There are more than 1,500 books published every day. That is a LOT of competition, especially if you’re an indie author in control of your own marketing efforts. With all that noise, it’s important to give your personal brand the best chance of making a positive impression on readers.
What do I mean by “personal brand”? Let me give you an example:
For the past few months, I’ve been hanging out in a handful of LinkedIn groups for aspiring authors and self-published authors. I’m always interested in seeing what people are chatting about, and it’s a good way for me to stay current for my consulting business. While the e-conversations are usually congenial, sometimes the comments take a negative turn. And when that happens, it can be disturbing to watch. Disagreements escalate into back-and-forth arguments that are ugly and unnecessary. Witnessing it unfold on my computer screen makes my skin crawl, because no good can come from it.

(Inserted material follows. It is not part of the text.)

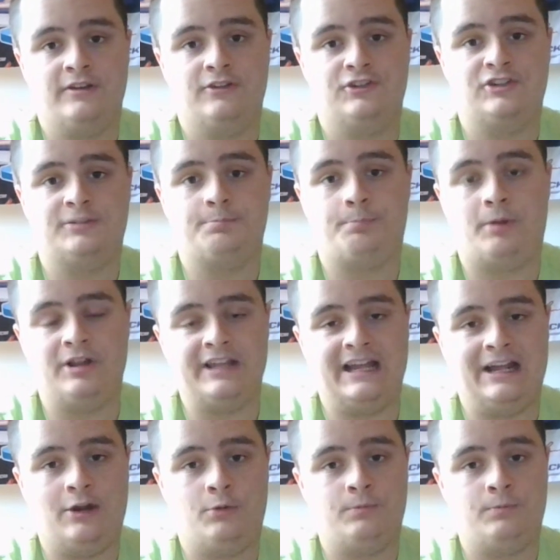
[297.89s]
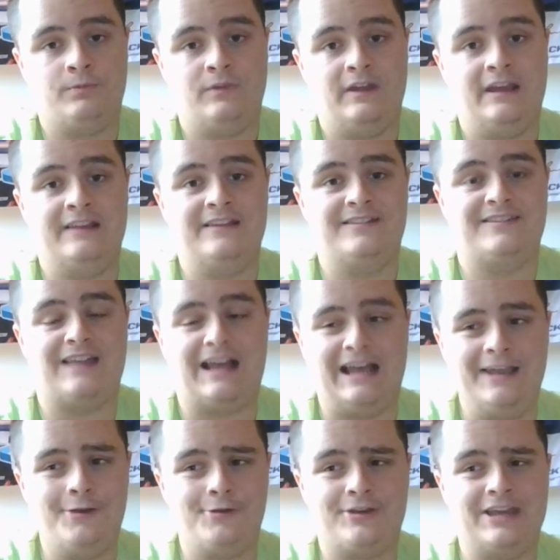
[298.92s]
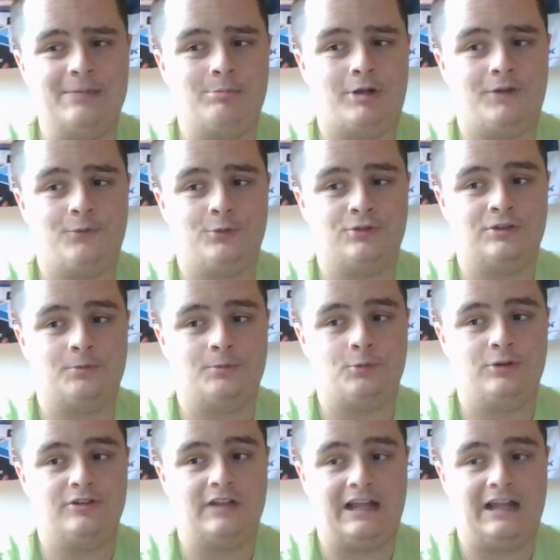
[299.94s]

spun out, and his tire came off for some reason.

Let me repeat that: NO GOOD CAN COME FROM IT.
When people attack each other in an online discussion forum, all they are doing is making themselves look unprofessional – and damaging their personal brands. No matter what your day job is, it’s never good, and if you’re an aspiring author, it is ALWAYS BAD. After all, you may be an aspiring author now, but once you have a book out, potential readers are going to look you up online and make judgments about you based on what they read in these forums. And if you already have a book out, negative comments can come back to haunt you even sooner.
More and more people are using new search engines such as socialmention.com, which track social media and blog comments that Google doesn’t always catch. If a potential reader comes across mean things you’ve written to other people, what is she going to think?
Remember back when an angry Faith Hill was caught on camera after she lost out to Carrie Underwood for female vocalist of the year at the CMAs? Yikes.
Better quiet than sorry, right? So take a deep breath and keep your cool.